[Exercise materials]
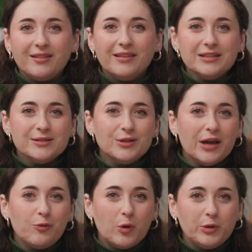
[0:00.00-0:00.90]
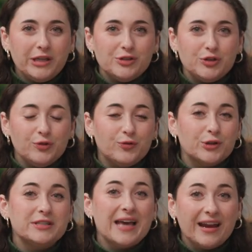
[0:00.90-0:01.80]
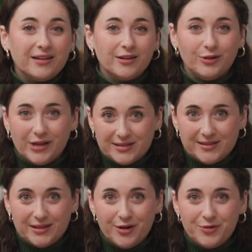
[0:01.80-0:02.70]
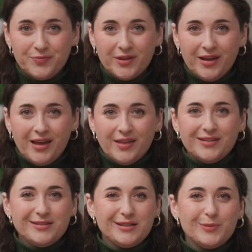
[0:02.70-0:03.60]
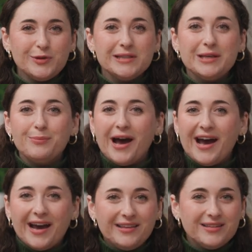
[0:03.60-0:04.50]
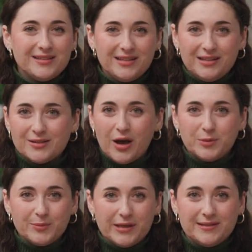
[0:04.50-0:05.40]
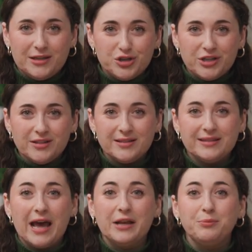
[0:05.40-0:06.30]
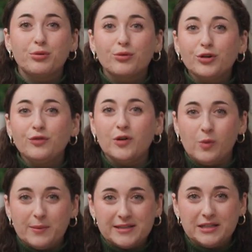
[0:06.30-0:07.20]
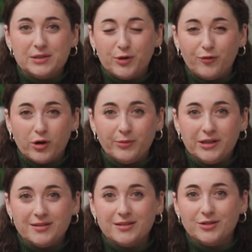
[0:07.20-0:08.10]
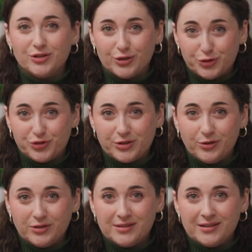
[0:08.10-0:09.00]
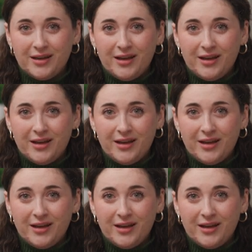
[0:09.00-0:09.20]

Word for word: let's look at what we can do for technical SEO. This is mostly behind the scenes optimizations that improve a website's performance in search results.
[/Exercise materials]
What you need to do: Above are the records; print them all exactly and keep the pictures out.

Answer to this task:
[0:00.00-0:00.90]
[0:00.90-0:01.80]
[0:01.80-0:02.70]
[0:02.70-0:03.60]
[0:03.60-0:04.50]
[0:04.50-0:05.40]
[0:05.40-0:06.30]
[0:06.30-0:07.20]
[0:07.20-0:08.10]
[0:08.10-0:09.00]
[0:09.00-0:09.20]

Word for word: let's look at what we can do for technical SEO. This is mostly behind the scenes optimizations that improve a website's performance in search results.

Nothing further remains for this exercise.